See our interview with Russ Ouellette Here


15 Responses

  • Thanks Russ,I always enjoy reading about pipe makers. I wasn’t aware that Mr. Negoita was from Romania!

  • Such a great story and a fascinating new pipe style! This kind of craftsmanship and artistry is what attracted me to pipe-smoking in the first place. Thank you Russ and Rolando for keeping this alive.

  • Excellent read (as usual).
    Wonderful “craftsmanship and artistry”.
    Thanks Russ.

  • Seems like we’re in a golden age of American pipe making! Thanks, Russ. See you in Chicago.

  • Nice article thanks Russ. Rolando does amazing work. I really enjoy seeing the workshops of different artists and craftsman. Great job documenting Rolando’s shop.

  • Great article Russ. I’m not surprised at Rolando’s background in sculpture some of his pieces almost too beautiful to smoke.

  • Nice read Russ, thx! I grew up not far from the area. Great place to make great pipes…

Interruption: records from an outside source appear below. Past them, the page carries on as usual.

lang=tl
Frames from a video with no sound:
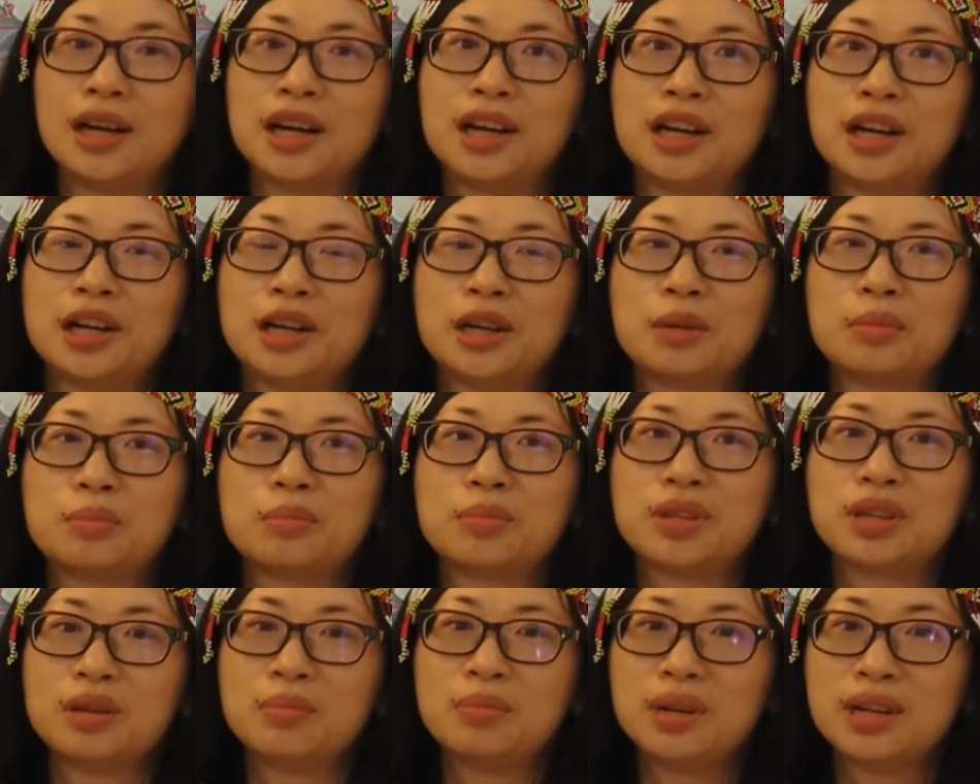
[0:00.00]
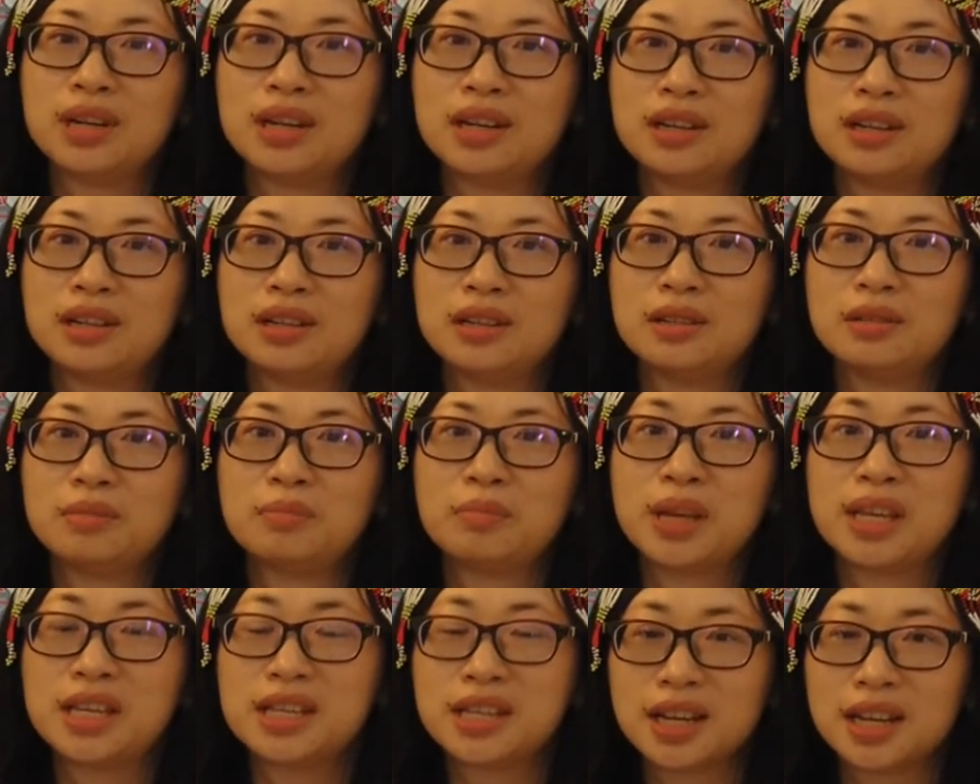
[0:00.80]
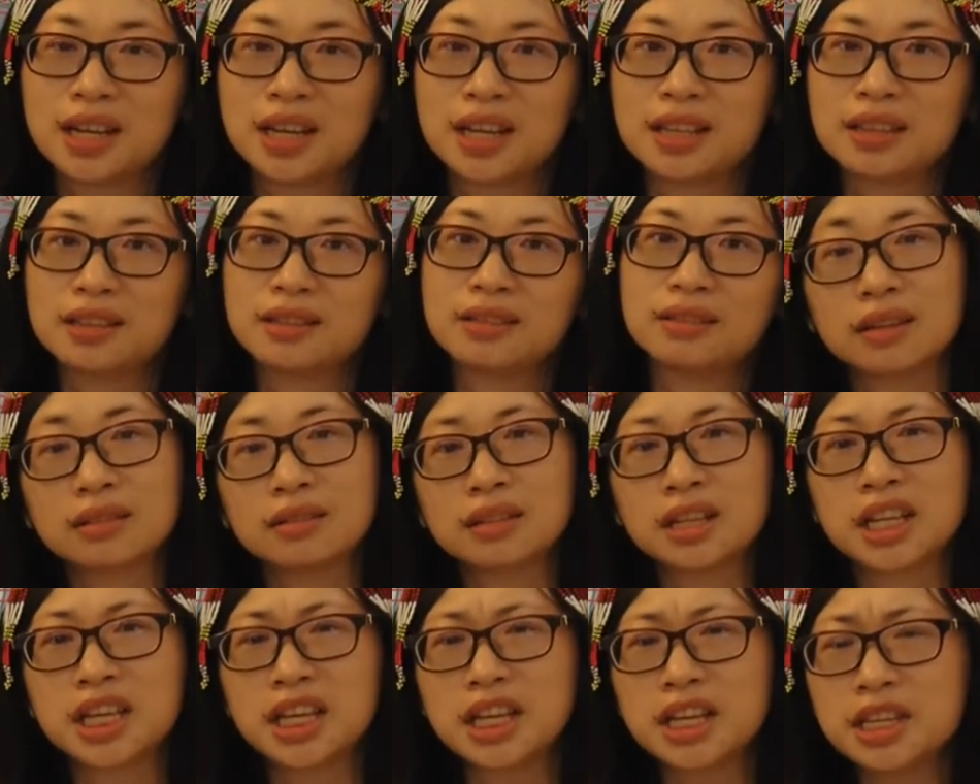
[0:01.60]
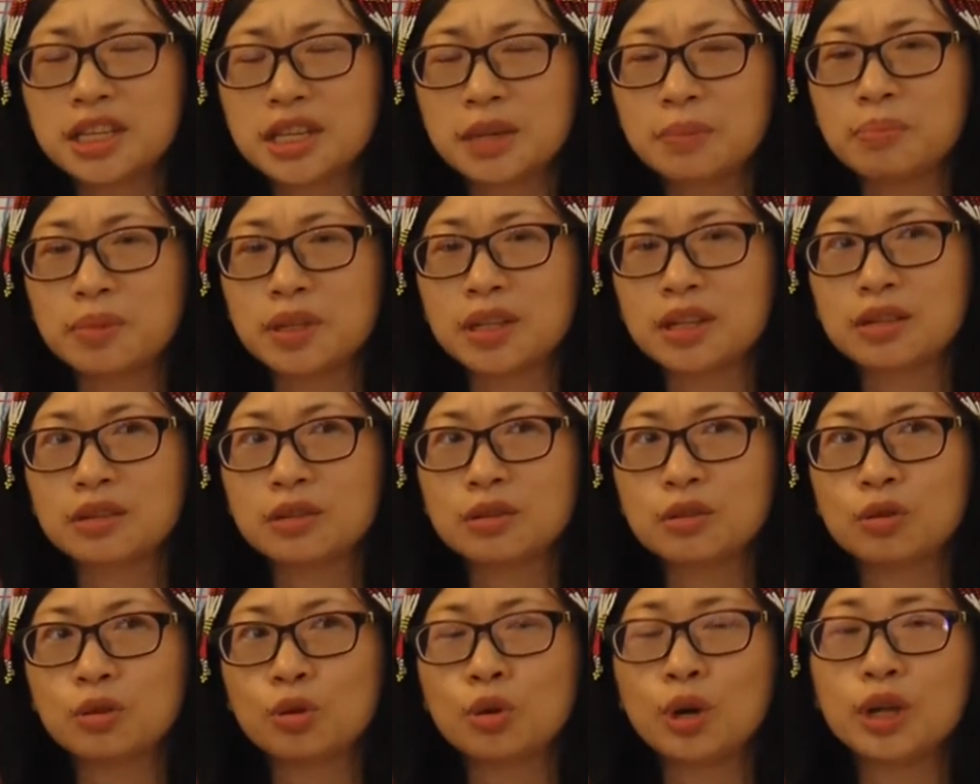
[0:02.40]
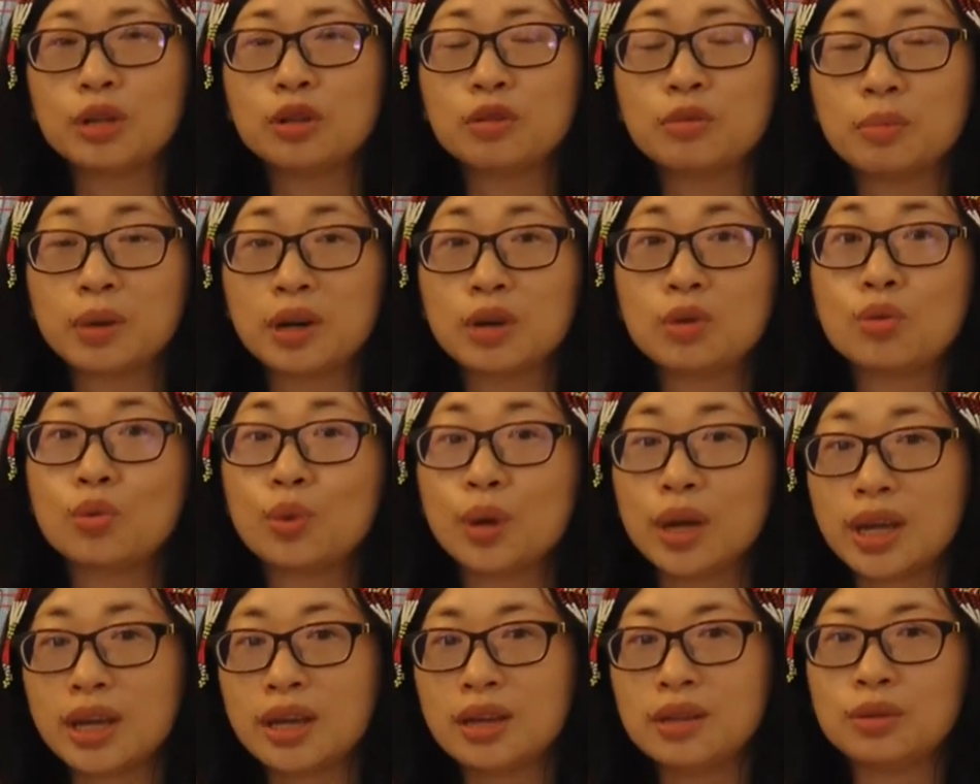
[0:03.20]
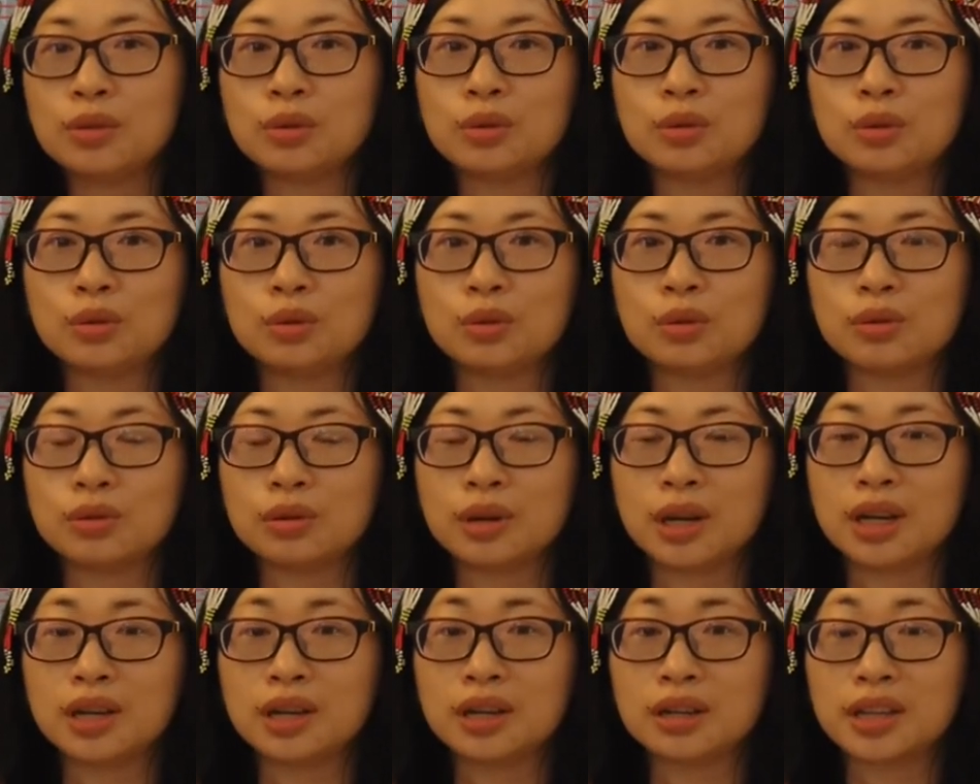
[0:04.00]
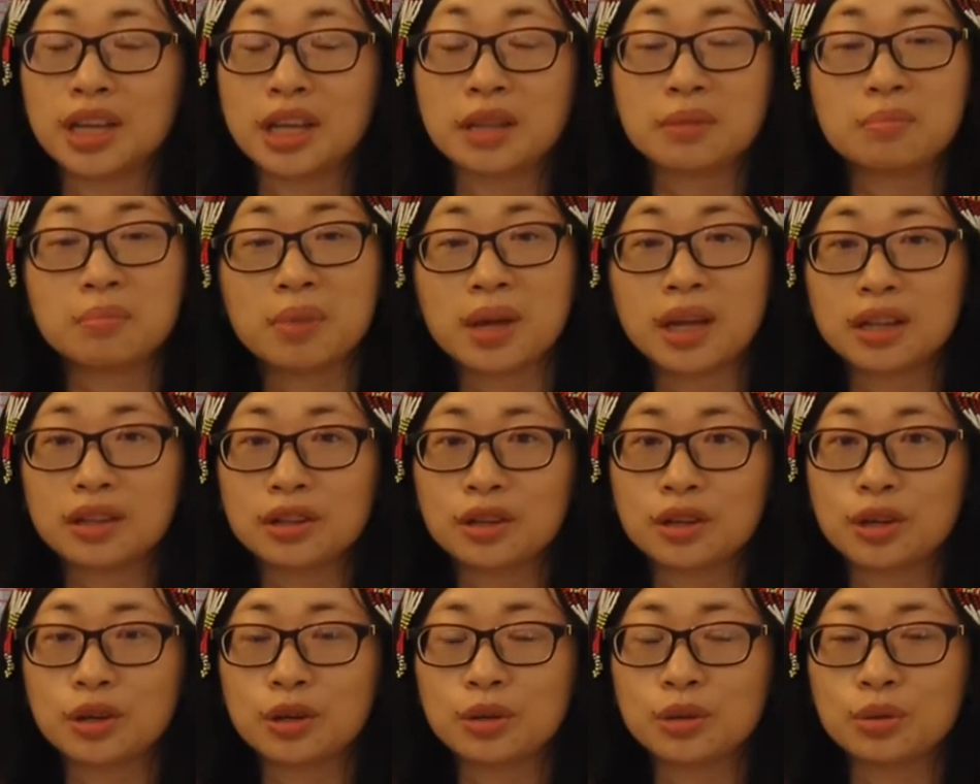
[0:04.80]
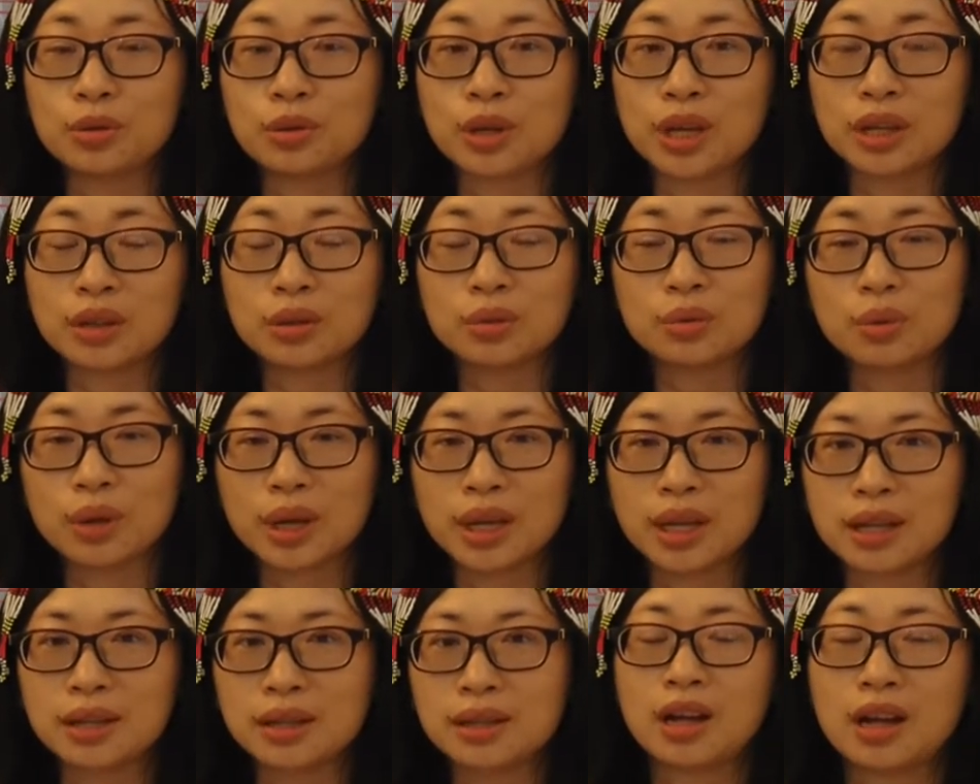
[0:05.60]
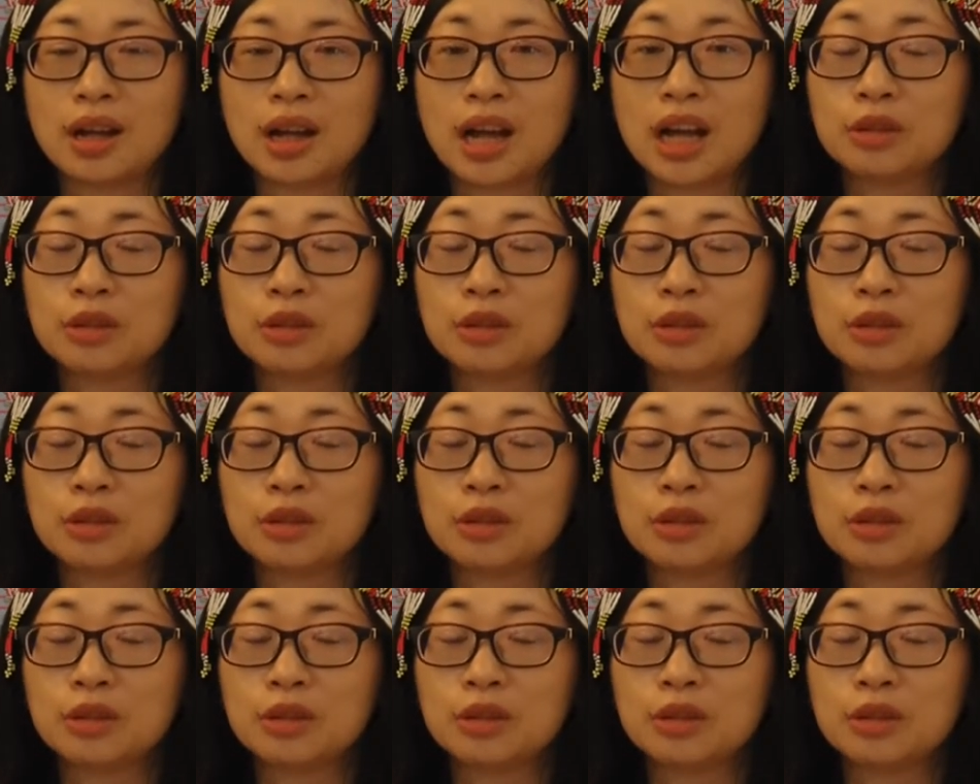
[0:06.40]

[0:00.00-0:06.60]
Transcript: Um, sa mga may sakit, nag-iisip ng kung ano bang way to uh, get better, to get well.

  • Nice story. I am not surprised by Rolando’s skill’ cos Romanians (of which I am one) are famous for their wood carving. What’s really nice is tat the ancient skill has been finally put into something functional. Rolando’s success in a field packed with stars is truly impressive.
    Andre Petrescu

  • thanx for the nice feature article. It looks as though Rolando is a true artist. What beautiful pipes. Amazing design and execution

  • Thanks Russ for yet another outstanding article. For quite a while now I’ve been following the reverse calabash design. The theory of a cooling chamber, similar to the Calabash, Falcons and even Fred Hanna’s air pocket method of packing, makes complete sense to me. At first the aesthetics of the enlarged shank on the reverse calabash design, and its plumbing aspect, were off putting to me, and I hesitated to pull the trigger. But then I stumbled upon Rolando Negoita’s Conducta series, specifically his use of a flared rim to offset the plumbing design, and I was sold on the idea. Presently, I have a commission with Rolando for such a pipe. I am besides myself with anticipation. As pipe smokers today, we are so lucky to be able to communicate directly with the artists through commission work. It’s great to be a pipeman, no doubt. Keep up the great work Russ. You are very much appreciated.